Dataset entries
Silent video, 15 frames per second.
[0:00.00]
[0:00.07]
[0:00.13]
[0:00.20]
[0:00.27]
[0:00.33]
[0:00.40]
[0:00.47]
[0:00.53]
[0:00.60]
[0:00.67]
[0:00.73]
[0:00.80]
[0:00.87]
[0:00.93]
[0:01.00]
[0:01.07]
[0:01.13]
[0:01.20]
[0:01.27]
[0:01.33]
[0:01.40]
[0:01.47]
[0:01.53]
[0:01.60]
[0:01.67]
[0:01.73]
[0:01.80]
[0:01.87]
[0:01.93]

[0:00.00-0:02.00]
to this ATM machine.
...
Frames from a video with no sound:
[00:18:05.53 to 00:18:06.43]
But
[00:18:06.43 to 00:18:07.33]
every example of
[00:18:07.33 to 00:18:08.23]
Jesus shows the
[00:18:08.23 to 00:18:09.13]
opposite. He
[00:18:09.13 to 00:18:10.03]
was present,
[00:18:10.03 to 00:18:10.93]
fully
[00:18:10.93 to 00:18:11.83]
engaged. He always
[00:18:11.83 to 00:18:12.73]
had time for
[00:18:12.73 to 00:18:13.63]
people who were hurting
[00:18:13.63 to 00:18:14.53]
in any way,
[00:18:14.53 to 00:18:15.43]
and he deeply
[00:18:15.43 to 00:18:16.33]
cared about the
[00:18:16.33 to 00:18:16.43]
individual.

_PROBLEM REQUIREMENTS_: For each line in the records that holds "video", show that line as it stands.

_RESPONSE TO THIS EXERCISE_:
Silent video, 15 frames per second.
Frames from a video with no sound:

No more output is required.